Al-Ahram Hebdo : Comment la formation de Jean-François Champollion a-t-elle influencé son itinéraire scientifique ?
Ola Al-Aguizi : Il était influencé surtout par son frère aîné, Jacques-Joseph, plus âgé de lui de 12 ans. Jacques-Joseph a beaucoup aidé son frère cadet dans sa formation scolaire, l’a encouragé dans ses recherches et lui a fourni de bonnes copies des textes de la pierre de Rosette. Champollion considère aussi Bon-Joseph Dacier, l’érudit et le secrétaire perpétuel de l’Académie des Inscriptions et Belles-Lettres, comme étant son protecteur.
— En quoi Champollion est-il différent de ses prédécesseurs et ses homologues qui ont réalisé des étapes dans le déchiffrement des signes hiéroglyphiques ?
— Plusieurs disent que Champollion n’est pas le premier à déchiffrer les signes hiéroglyphiques et qu’il y avait des tentatives précédentes réalisées par des savants arabes comme Ibn Wahchia. C’est vrai, ils ont essayé, mais ce qu’ils nous ont laissé ne nous permet pas d’interpréter proprement un texte. A leur époque, ils ont remarqué des signes étranges. Certains croyaient que ces signes avaient des désinences magiques. Néanmoins, ceux qui ont été penchés sur la question étaient des Européens depuis le XVIIIe siècle, tels le père jésuite Athanase Kircher et son rival l’Anglais Thomas Young. Il y a aussi l’abbé Barthélemy qui avait étudié la langue copte. Mais les travaux de Champollion sont venus concrétiser leurs efforts. Avant que Champollion ne commence la traduction des textes de la pierre de Rosette, il a étudié les textes des obélisques dressés à Rome. Il a constaté que les signes phonétiques de l’Egypte Ancienne ont plusieurs sons, tandis que les noms des rois de l’époque ptolémaïque étaient écrits d’une manière alphabétique: chaque signe a un seul son.
— Est-ce que Champollion a pu mettre toutes les règles grammaticales de la langue de l’Egypte Ancienne ?

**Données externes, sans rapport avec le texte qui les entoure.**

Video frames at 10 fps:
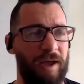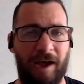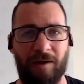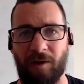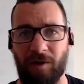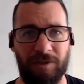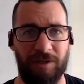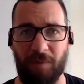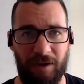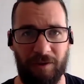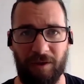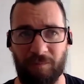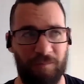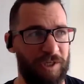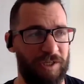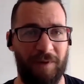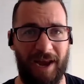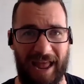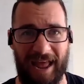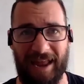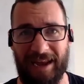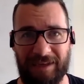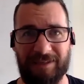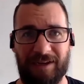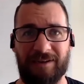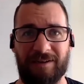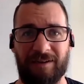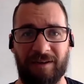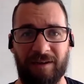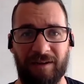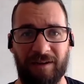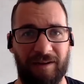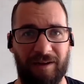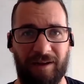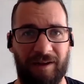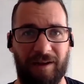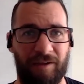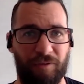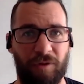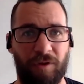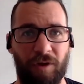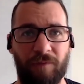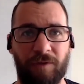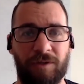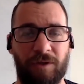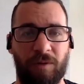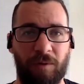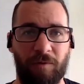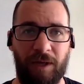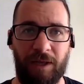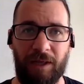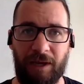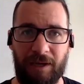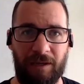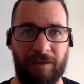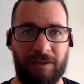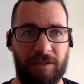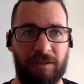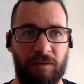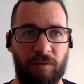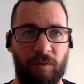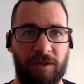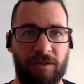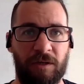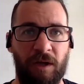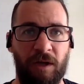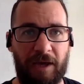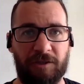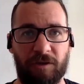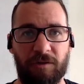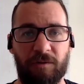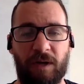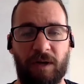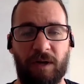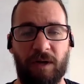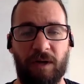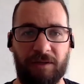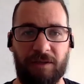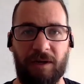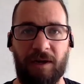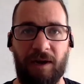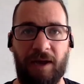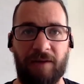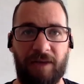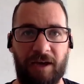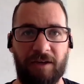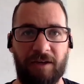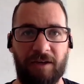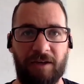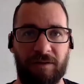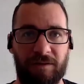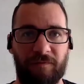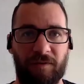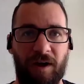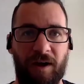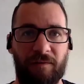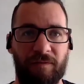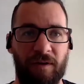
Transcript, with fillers: Alcohol did better than just about any sector uh, through COVID. So we were really lucky in the sense that we just, latched onto a couple of things that had allowed the agency to survive,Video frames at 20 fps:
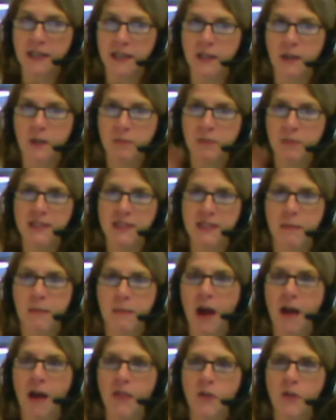in, but some
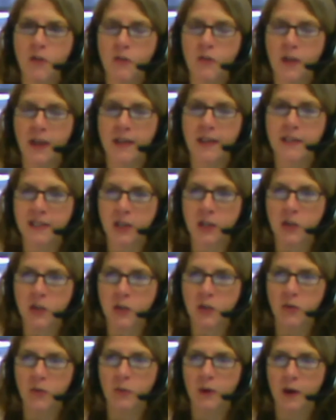other things that
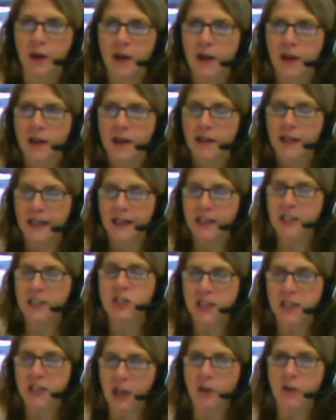you like
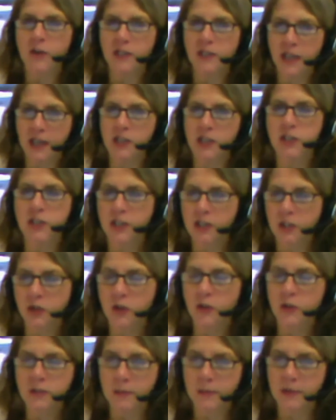just get your attention, and you
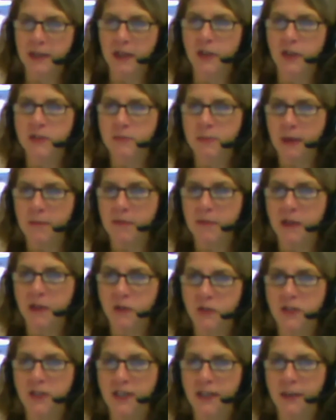know somebody else might be
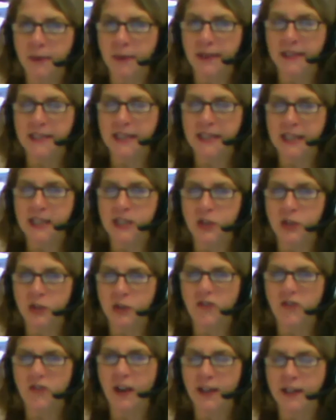interested. It makes it easier
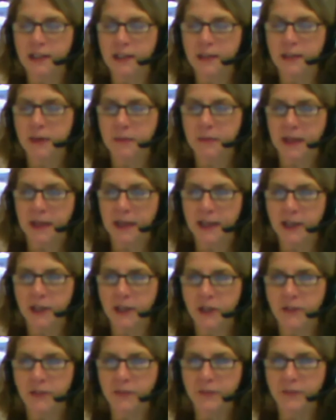to find them maybe later.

— Son livre « Grammaire égyptienne ou principes généraux de l’écriture sacrée égyptienne appliquée à la représentation de la langue parlée », qui traite de la grammaire des hiéroglyphes, se compose de 600 pages réparties en 13 ou 14 chapitres. Cette grammaire est, en effet, une étude non seulement des formations grammaticales de la langue, jusque-là inconnues, mais aussi une étude approfondie des signes hiéroglyphiques, leurs formes réduites (linéaires-abrégés), les mots et groupes de mots, les titres et cartouches royaux, et l’équivalent phonétique en copte des mots en égyptien. Rien ne manque à cette grammaire. Son frère aîné, Jacques-Joseph, a écrit la préface de son livre sur la grammaire, puisque sa version finale n’a paru que deux ans après sa mort. Par chance, j’ai consulté le brouillon de son livre de grammaire qui est conservé dans les archives de l’IFAO. Ce brouillon renferme plusieurs pages coloriées. C’est superbe. Nous, les égyptologues, si nous avions étudié les hiéroglyphes d’après le livre de la grammaire de Champollion, nous aurions appris en même temps le démotique, le hiératique et le copte. Bref, tout. Champollion est le géant et le père de l’égyptologie par excellence.
— Quelles sont les importantes correspondances de Champollion ?
— Il a rédigé l’ouvrage « Lettre à M. Dacier, relative à l’alphabet des hiéroglyphes phonétiques employés par les Egyptiens pour inscrire sur les monuments les noms des souverains grecs et romains », dédié à son protecteur Bon-Joseph Dacier, où il explique les étapes de son déchiffrement des signes hiéroglyphiques. De même, parmi ses correspondances intéressantes il y a celles adressées à son frère aîné. Ces correspondances décrivent son voyage en croisière d’Alexandrie au nord jusqu’à Abou-Simbel au sud et Wadi Halfa au Soudan. Ces correspondances sont recueillies et annotées par H. Hartleben dans le livre Lettre et journaux écrits pendant le voyage d’Egypte. Lors de son parcours, il transcrit les textes gravés sur les colonnes et les parois des temples égyptiens pour vérifier son « précis du système hiéroglyphique des Anciens Egyptiens ». Il envoie alors une nouvelle lettre à son protecteur pour lui assurer qu’il est sur le bon chemin. Ces lettres et son journal de voyage témoignent de la genèse de l’égyptologie. Il y a aussi sa note envoyée à Mohamad Ali, vice-roi d’Egypte, pour l’inciter à donner plus d’attention aux monuments anciens. Par la suite Mohamad Ali a promulgué un décret de protection des monuments. Cette note a encouragé son fils, Ibrahim pacha, à fonder le Musée de Boulaq.